Darn zero! And there are some in the data. Thanks for pointing that out. Back to the drawing board.

    #product of rows
    for k in range(4):
        p = 1
        for z in range(4):
            p *= y[k][z]
        ten.append(p)
    #product of columns
    for k in range(4):
        p = 0
        for z in range(4):
            p *= y[z][k]
        ten.append(p)
    ten.append(y[0][0] * y[1][1] * y[2][2] * y[3][3])
    ten.append(y[3][0] * y[2][1] * y[1][2] * y[0][3])

#14

Zero doesn't need to be involved!

01 01 01 99 sum 102, product 99
10 10 10 10 sum 40, product 10000

If you really are going back to the drawing board, then avoid all those hard-coded values and one-letter names, you had well over ten of them, can't keep track of them all.


#15

Holy cow.
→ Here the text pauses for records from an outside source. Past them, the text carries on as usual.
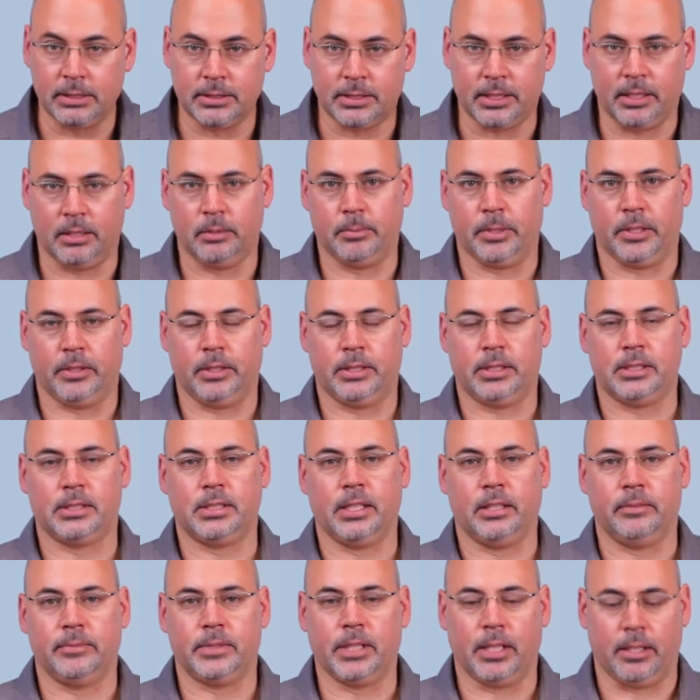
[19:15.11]
center mount at the
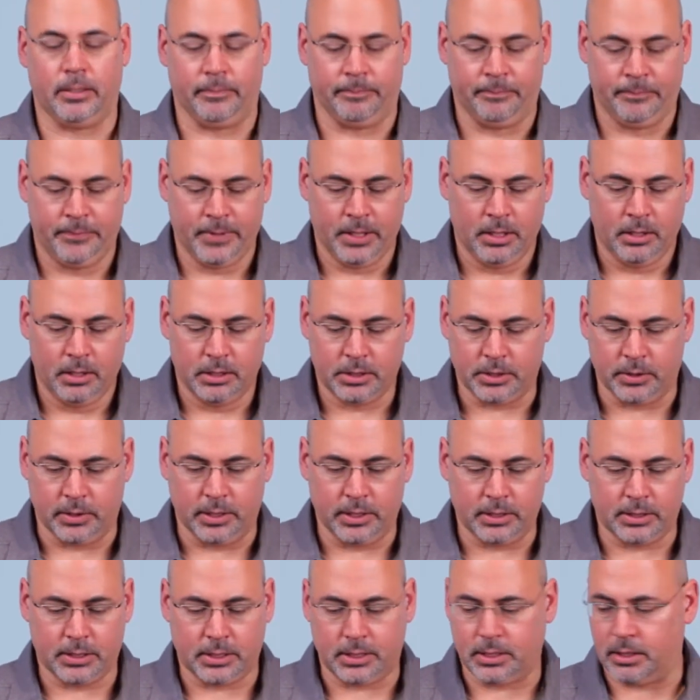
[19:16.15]
same time. So
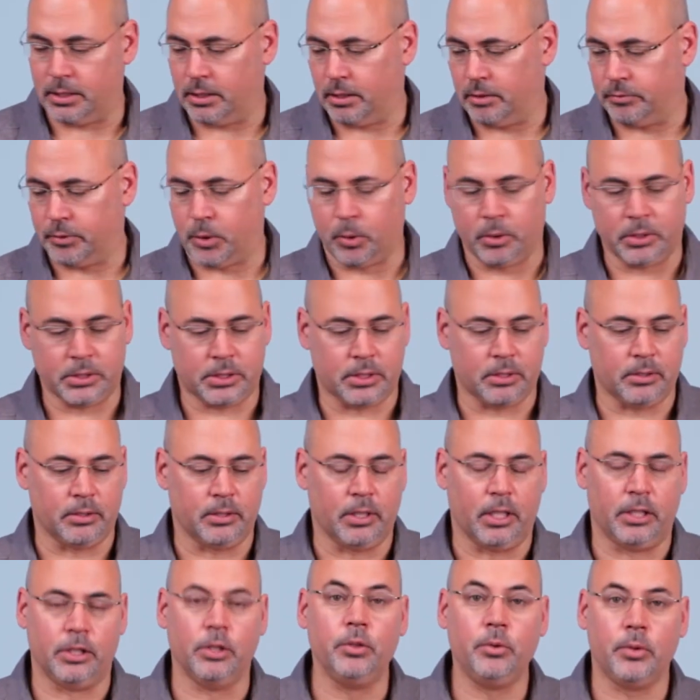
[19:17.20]
that's of course
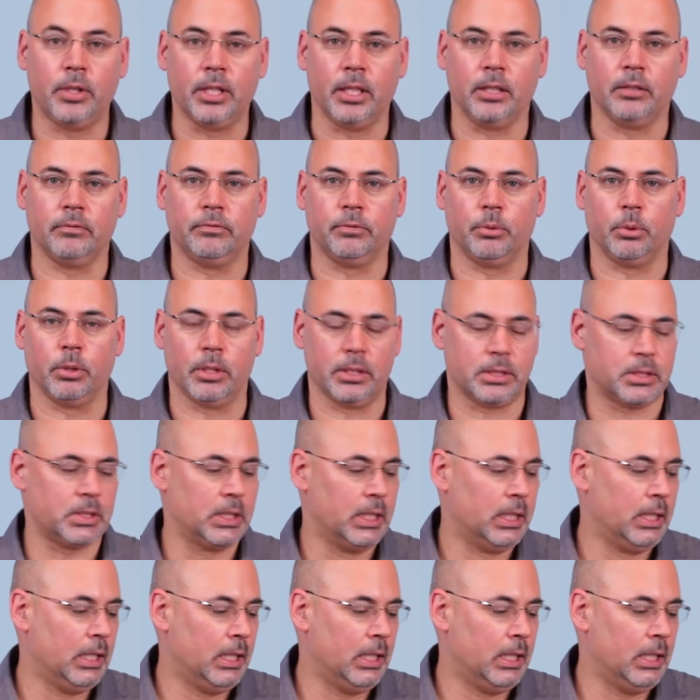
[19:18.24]
a new thing for us,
Amazing how anal my brain is becoming. I got stuck on that idea and rolled with it, willy-nilly. Sure glad I asked for criticism. Thanks for pitching in!


#16

So the four directions you would keep...

directions = [(-1, -1), (0, 1), (1, 0), (1, 1)]

?

Is offset a built-in? I don't see where that variable is defined.


#17

I multiply the direction to get the nth number in that direction. The name isn't super accurate, distance would be more so, and distance * direction would be the offset from the starting point.


#18

Man do I need new glasses. Right there for all to see.